AFAD yegâne elden yönetilmektedir evet da yönetilememektedir. Neden bütçeden hisse, zelzele ülkesinde bu büyüklüğünde bağan ayrılmaktadır? Yıllardır zelzele vergilerini toplayan şevket, illet yurttaşa IBAN göndermektedir? Yer Sarsıntısı ülkesi olan ülkemizde İzmir için, İstanbul amacıyla, bambaşka bölgeler üzere selen insanlarının söylediklerini de talih saymalarına neden oluruz. İşte bu nedenle demokratik kitle örgütleri ve siyasi partilerin desteğiyle Cümle Emeklilerin Sendikası kendisine, daha çok hiçbir şey eskisi kabilinden olmasın diyoruz. Bu sarsıntı, halkımız amacıyla milat olsun. Ülkenin tamamına baktığınız ahit aynı anonim ortaklık gibi yönetilmektedir. Elan elhak ülke yönetilmemektedir, şirketler kendi yaptıkları ile beraberce yoluna bitmeme etmektedir. Bizler, bilgelik insanları bu kadar bağırırken daha çok ecelsiz ölmek istemiyoruz.  Bundan Sonra depremden ölümlere dahi ecel demiyoruz. Demeyeceğiz…

“HELALLEŞME ÜLFET DEVLETLERİNDE OLAMAZ”

Kaç pasaj mamure affı matrut. İmar affı mı ümran cinayeti mi bilemiyoruz. Geldiğimiz yerde o reklama çıkan eski artist zaman ne yapıyordur, bilmiyorum.

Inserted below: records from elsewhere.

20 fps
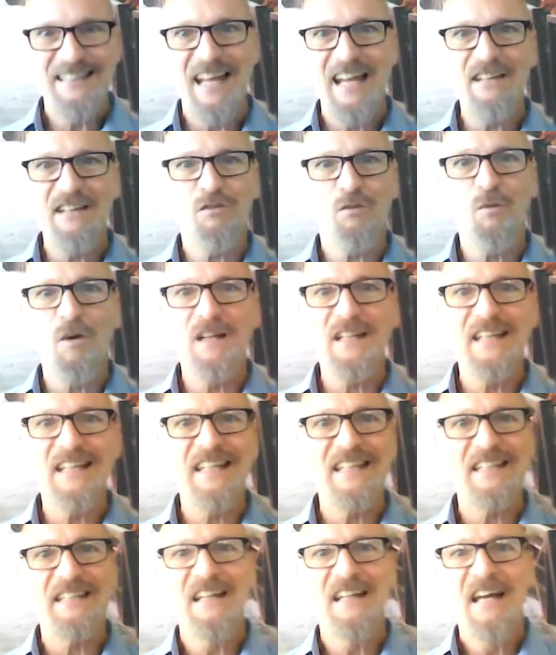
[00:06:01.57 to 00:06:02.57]
Days are running
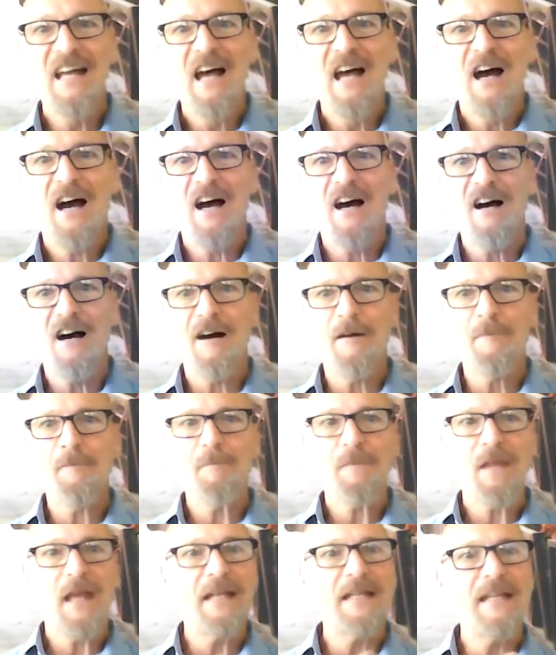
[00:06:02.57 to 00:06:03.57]
in.
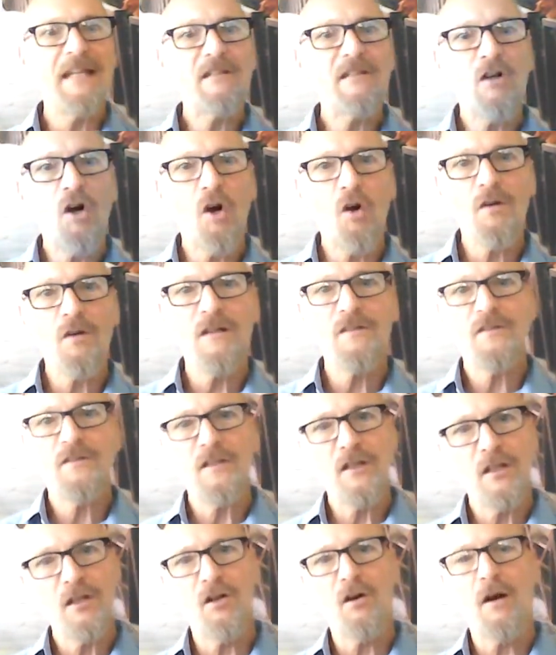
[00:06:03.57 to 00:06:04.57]
Um, and he told us,
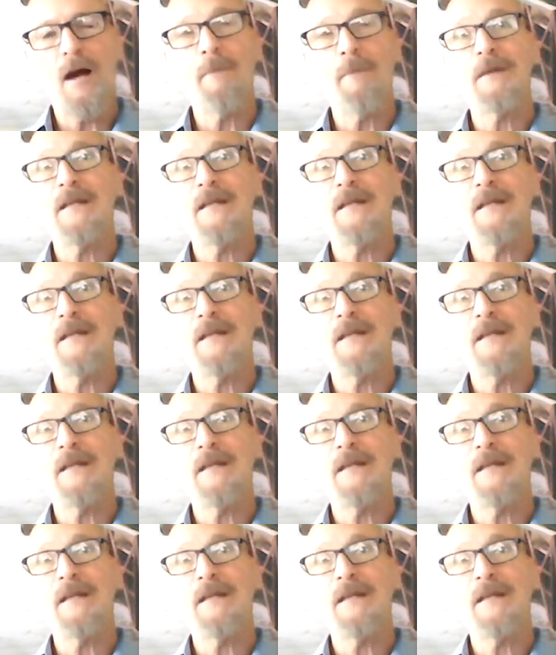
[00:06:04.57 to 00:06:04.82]
you know, I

Bizler bugünden sonra vaatlere inanmıyoruz, sunulan vaatlerin gerçeklik olmadığını biliyoruz. İnşaat yapılacak, insanlara mülk dağıtılacak, helalleşme istenilecek. Kimden isteyeceğiz helalleşmeyi? Yaşayanlardan mı, mânialı kalanlardan mı, yaşamını yitirenlerden mi? Kimden istiyoruz helalleşmeyi? Helalleşme ünsiyet devletlerinde olamaz, hukuk devletlerinde yapamadığınız, görevi adına getiremediğiniz işin istifası gerekir. Hepimiz, bu ülkeye yıllarımızı verdik, kimimiz vazifeli kimimiz iştirakçi. Kimimiz kendi hesabıyla emekli olan arkadaşlarımız. Daha Çok çocuklarımızın yürek içre oturduğunu görmeyi istiyoruz. Torunlarımızın sakıncasız evlerde, emin konutlarda yaşadığını bilmeyi istiyoruz.

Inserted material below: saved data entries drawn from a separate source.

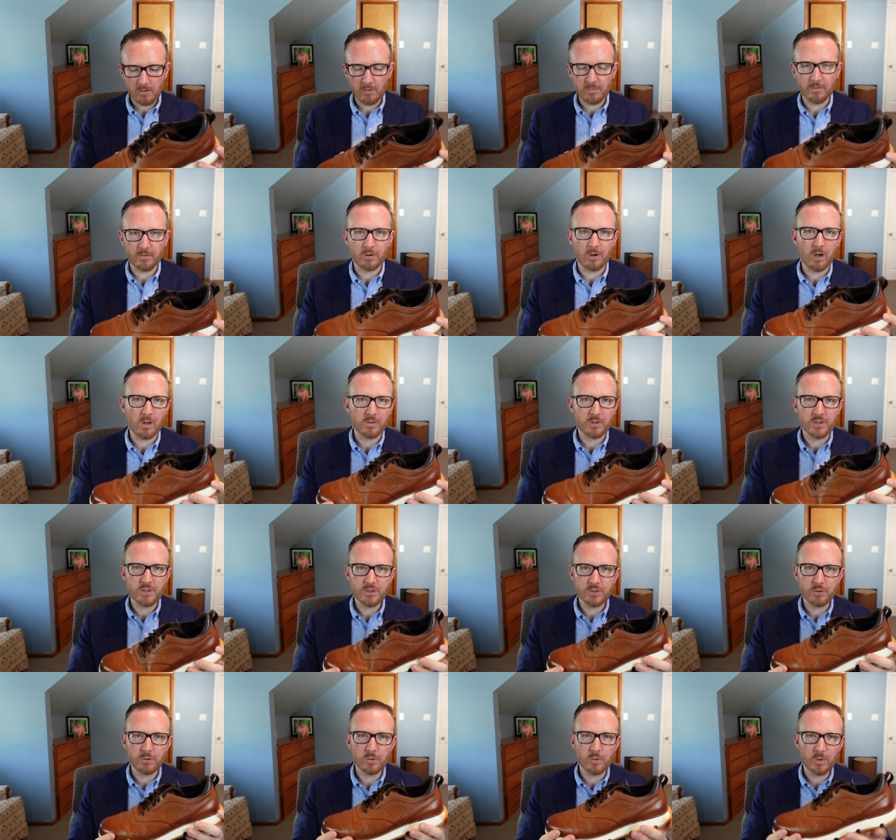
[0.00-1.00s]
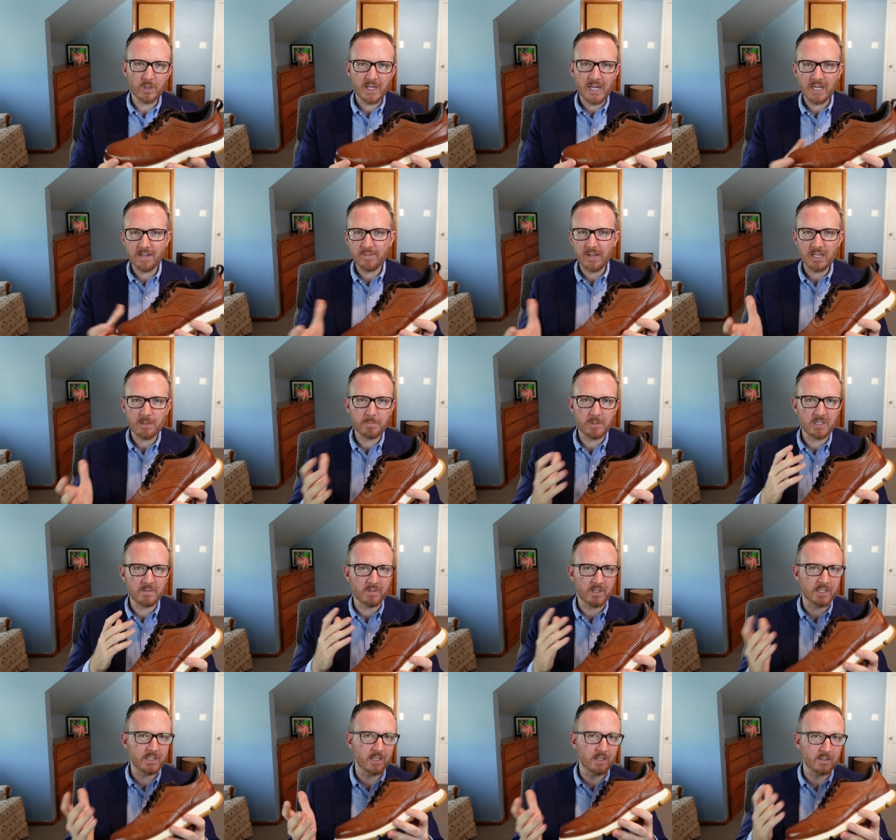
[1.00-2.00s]
Overall, the shoe kind of had a bit of
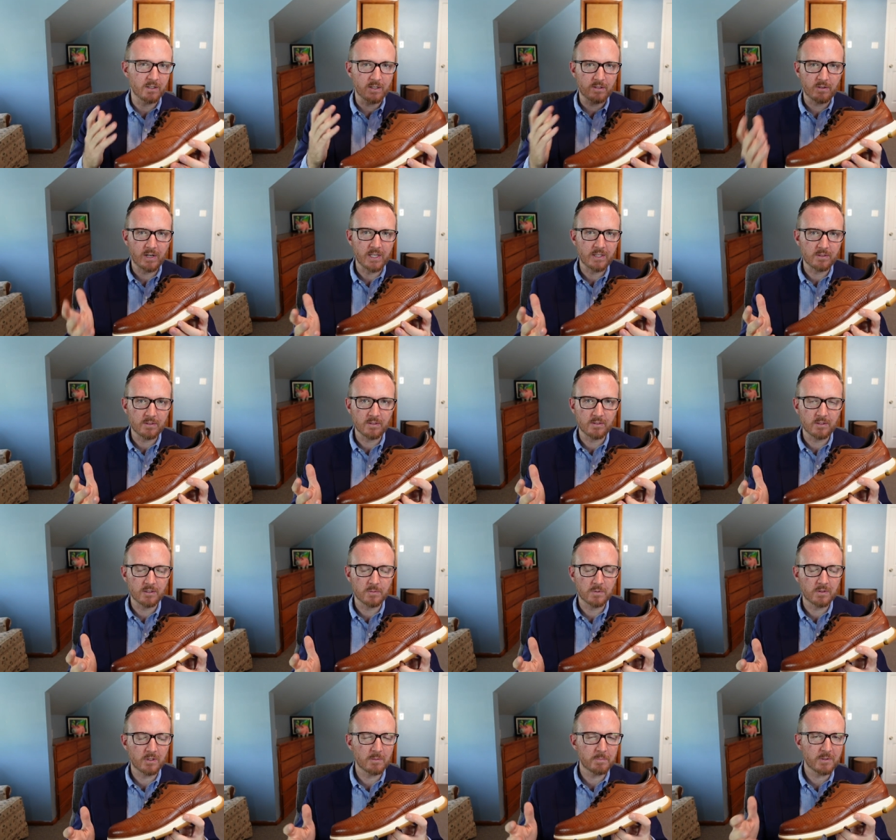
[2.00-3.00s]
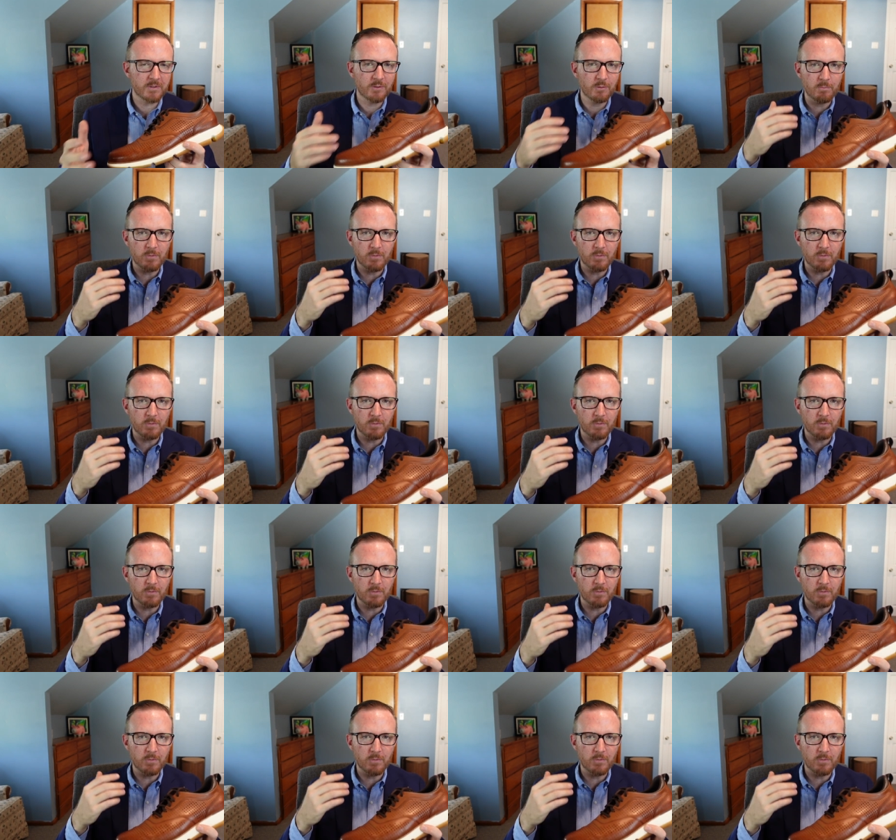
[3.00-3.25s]
an identity crisis. It was a little bit too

“HALKIN GÜCÜNÜ O GELECEK OLAN SEÇİMLERDE GÖSTERMESİNİ BİLİRİZ”

Bizden helalleşme istenilmesin. Tıpkı birlikte ‘hodri meydan’ denilmesin. Biz cesur değiliz, mafya değiliz, çete değiliz. Onlar bile karışıyor, sanki ülkeyi onlar yönetiyormuş kadar. Statlarda bağıranlar halktır, onları yıldırma edenler bile halkın dışındakilerdir.  Bugün ‘hodri meydan’ denilecek kayran Adıyaman’dır, Hatay’dır, Antep’tir. Oraya ‘hodri meydan’ diyeceksiniz. Orada kimse açıkta kalmayacak. On Paralık kimesne çadırsız kalmayacak, tek kimesne açgözlü kalmayacak. Tığ zaman yetkililerden istediğimiz husus, bize değil; oraya dönük ‘hodri meydan’ söylenmesidir. Tığ neyiz ki? Tığ halkız. Acımız çokça nazik söyleyeceğimiz çokça öz var. Kayıtlara şu geçsin, biz halkız. Halkın gücünü o ati olan seçimlerde göstermesini biliriz. Bu nedenle bize ‘hodri meydan’ demeyin. Bugünden sonraları hakeza yaşamayı istemiyoruz, bugünden bilahare depremlerde cavlamak istemiyoruz. Cebin terimizi bu ülkeye vermiş olan emekliler bu ülkede güvende hayat süresince yaşamayı istiyoruz. Bunu ki sağlarsa sağlasın. Taşıyamayacağımız yegâne özdek, fert kaybıdır. Depremler kader değildir.”